にしても反復法か……すっかり忘れていた。 そんな技法もあったっけか。
「だから成瀬くん、この問題の答えは」
「ノー、ってわけか。 あっぶねぇ……引っかけすぎだろこれ!」
「わたしも分からなかったよ、全然。 けど、成瀬くんが言葉にしてくれたおかげかな。 えへへ」
謙虚だなぁ。 普通に自信満々で「わたしのおかげだ感謝しろ」くらい言っても良いだろうに。 けど、その謙虚さもまた西園寺さんか。 西園寺さんが今俺の思ったような台詞を言ったら怖いし、良かったってことにしておこう。

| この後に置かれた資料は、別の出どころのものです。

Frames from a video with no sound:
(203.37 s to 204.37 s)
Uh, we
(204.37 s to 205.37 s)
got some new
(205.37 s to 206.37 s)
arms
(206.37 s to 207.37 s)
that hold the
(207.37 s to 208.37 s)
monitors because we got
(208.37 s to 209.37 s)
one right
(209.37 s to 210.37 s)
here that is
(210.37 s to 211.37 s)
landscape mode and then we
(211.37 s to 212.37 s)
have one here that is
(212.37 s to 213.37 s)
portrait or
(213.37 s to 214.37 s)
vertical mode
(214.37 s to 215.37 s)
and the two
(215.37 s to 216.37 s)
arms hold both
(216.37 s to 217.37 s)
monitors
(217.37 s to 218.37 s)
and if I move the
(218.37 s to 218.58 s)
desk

「……よっし、じゃあノーに丸を付けるけど……良いか? 西園寺さん。 もしも俺たちの考えがハズレだった場合、事態は最悪なものになるけど」
「あ、それなら成瀬くん、一つ聞きたいことがあるかな」
西園寺さんは言い、俺の方に顔を向ける。 迷いがない目だな、なんて思った。
「ん?」
「成瀬くんは、これで合ってると思う?」
……またすごい質問が飛んできたな。 それが不安だったから、西園寺さんに確認を取ったんだけど。 どうやら俺が決めろってことらしい。

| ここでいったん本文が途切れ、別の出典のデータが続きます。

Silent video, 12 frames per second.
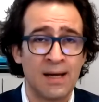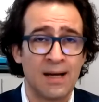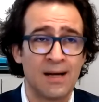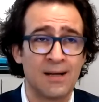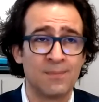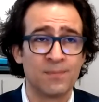
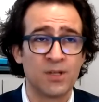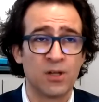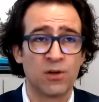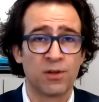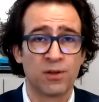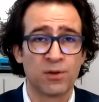Um, you
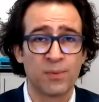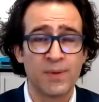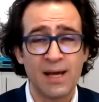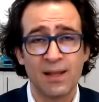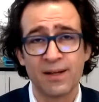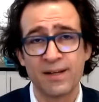know the, the
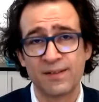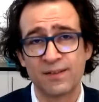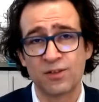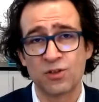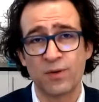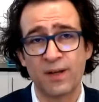reality is
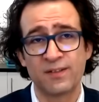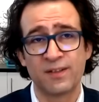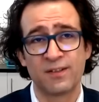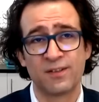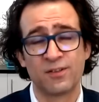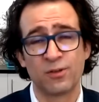the stress
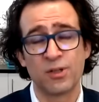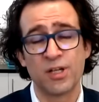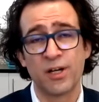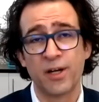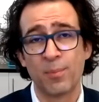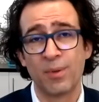test has only
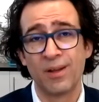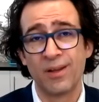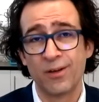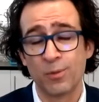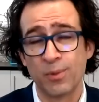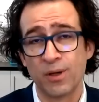gone up a
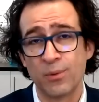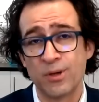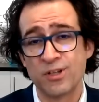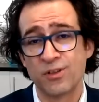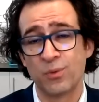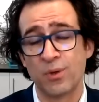little bit,
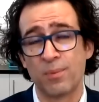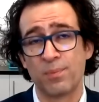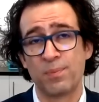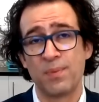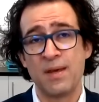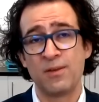which is
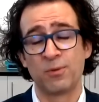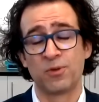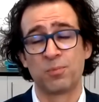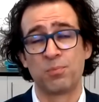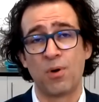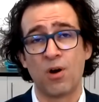what
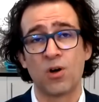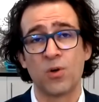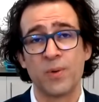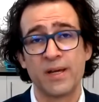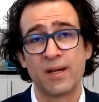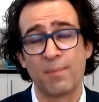people's
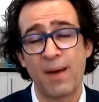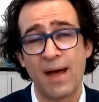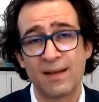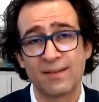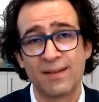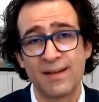borrowing
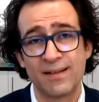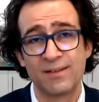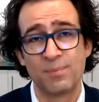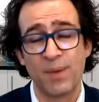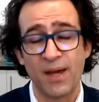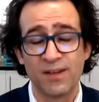capacity
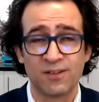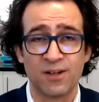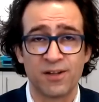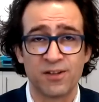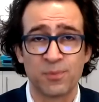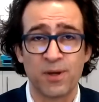is based
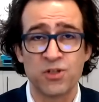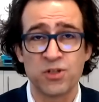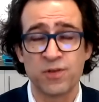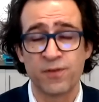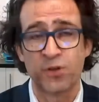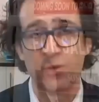on, especially if you're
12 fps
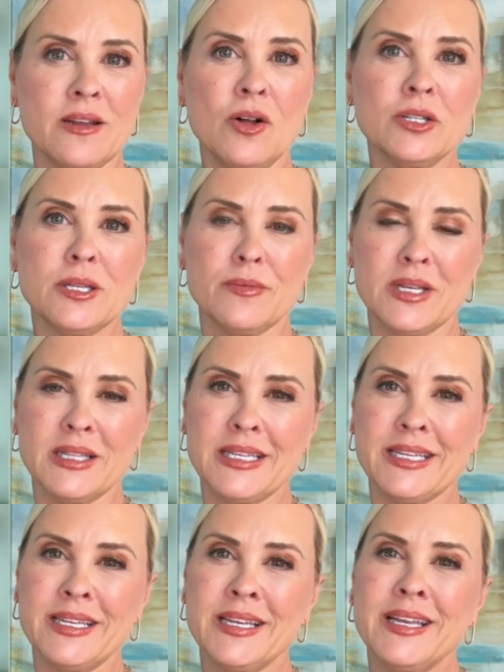
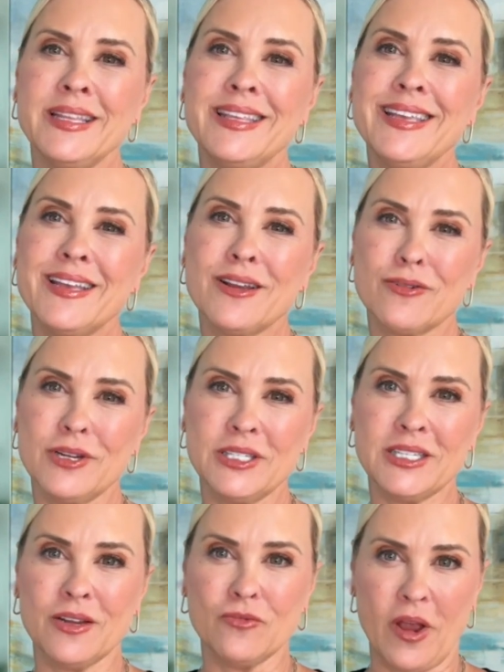ultimately the increase
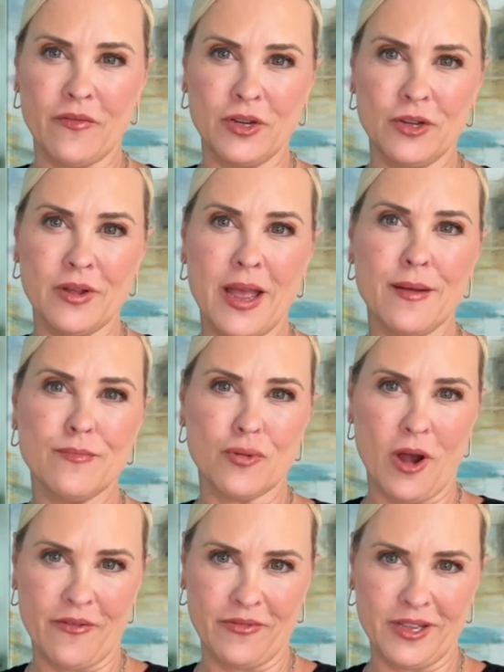in revenue and
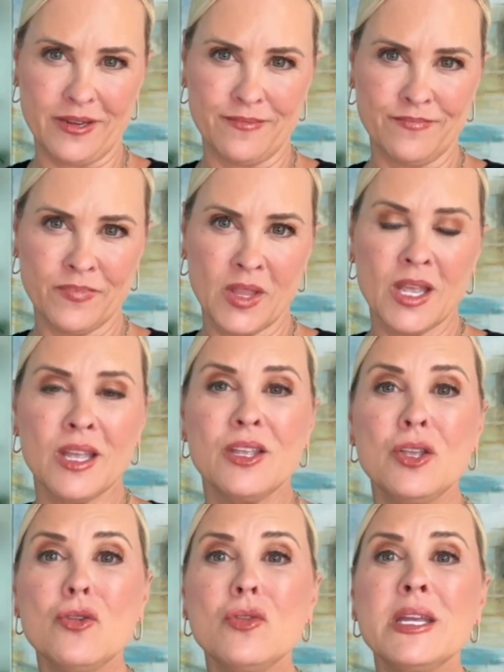profit.
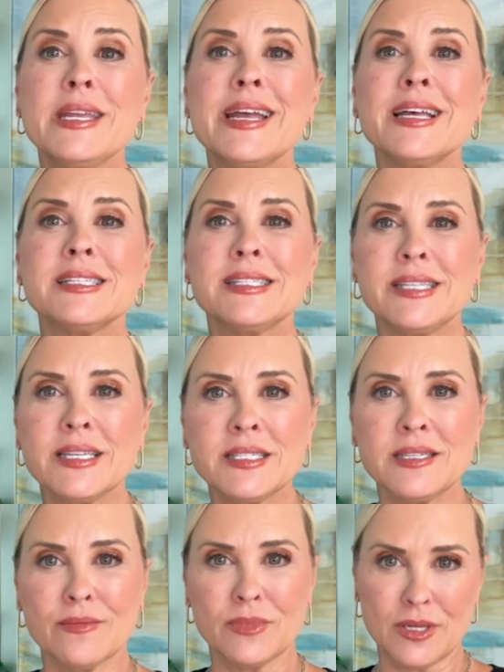You need a
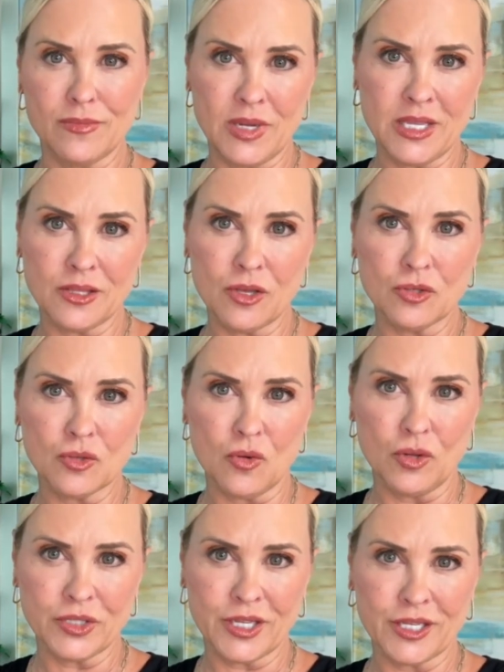system to meet those
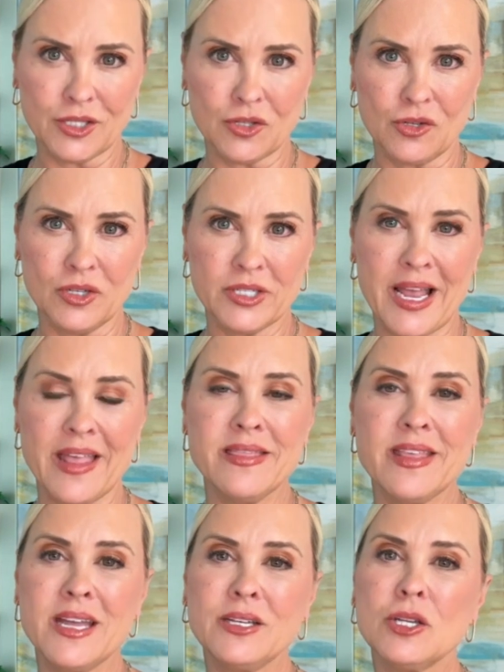goals and concerns and
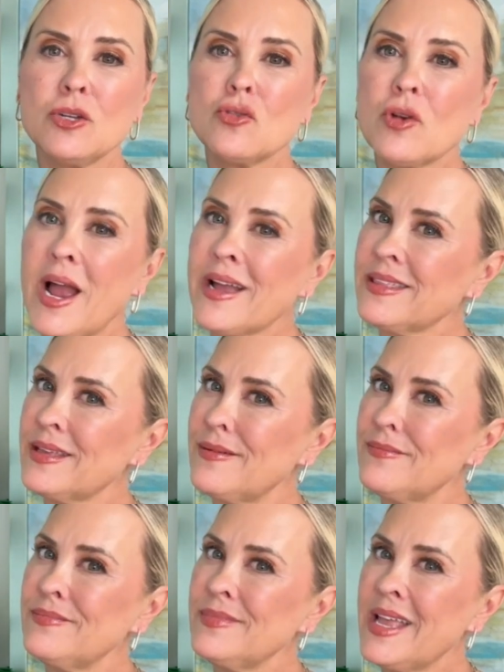then to track
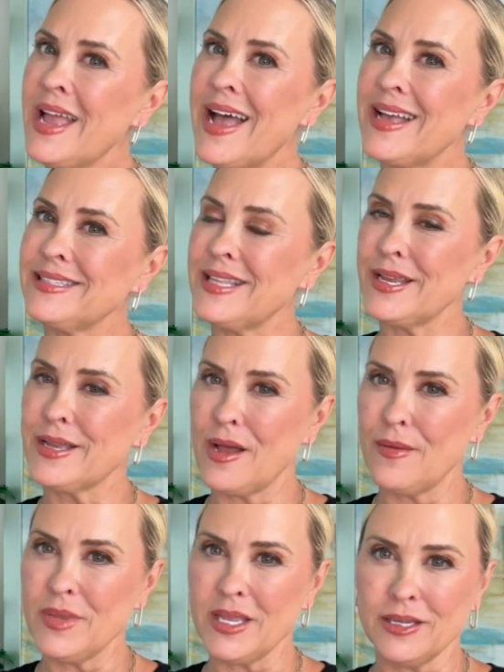them as they
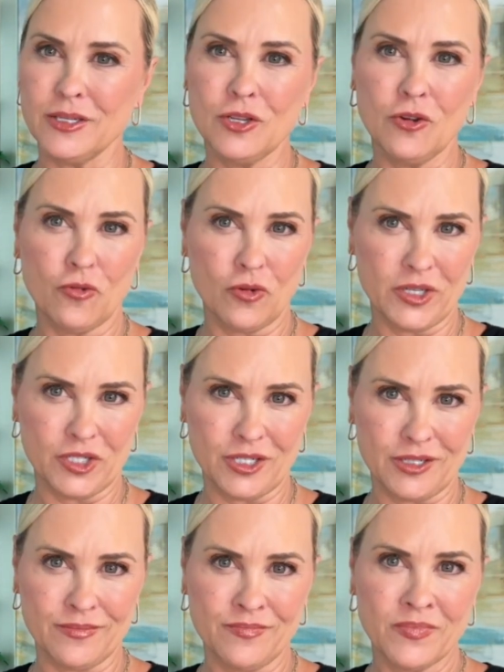come into
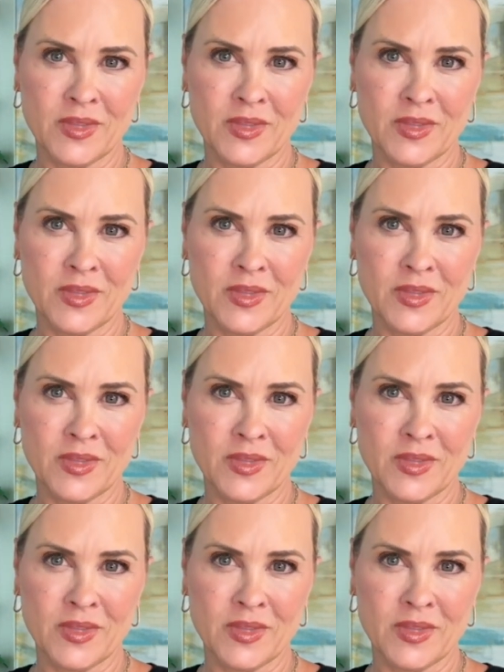fruition.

「九割九分。 でも、物事にはどんなときでも最悪のパターンってのがある。 だから、絶対とは言えない」
「要するに、成瀬くんはこれが正解だと思うんだよね?」
話を聞け。 その最悪のパターンがあるからこそ、安易には決められないんだ。 この世に百パーセントのことなんて、絶対にない。 それこそ百パーセントありえないことなんだ。
「いやまぁ多分……だけど」
「えへへ。 だったら大丈夫。 わたしは成瀬くんのことを信じているから。 ルールだよ、わたしたちの。 もしもハズレたら、成瀬くんじゃなくてこの問題が間違えているんだよ」
すげえ理論だ。 俺も驚きを隠せない。 それと同時に……とても、とても愉快だ。 こんなにも楽しい気分になったのは、どのくらい前のことだろう? もしかしたら、生まれて初めてのことかもしれない。
良いさ、乗ろう。 その俺を信じてくれるという西園寺さんの気持ちに乗ろう。 西園寺さんが俺のことを信じてくれるのなら、俺は西園寺さんのその言葉を信じよう。
「分かった。 それじゃあ、答えは……ノーだ」
そして、俺は『手紙』のノーに丸を付ける。 その次の瞬間。
あの番傘の男が、目の前に現れた。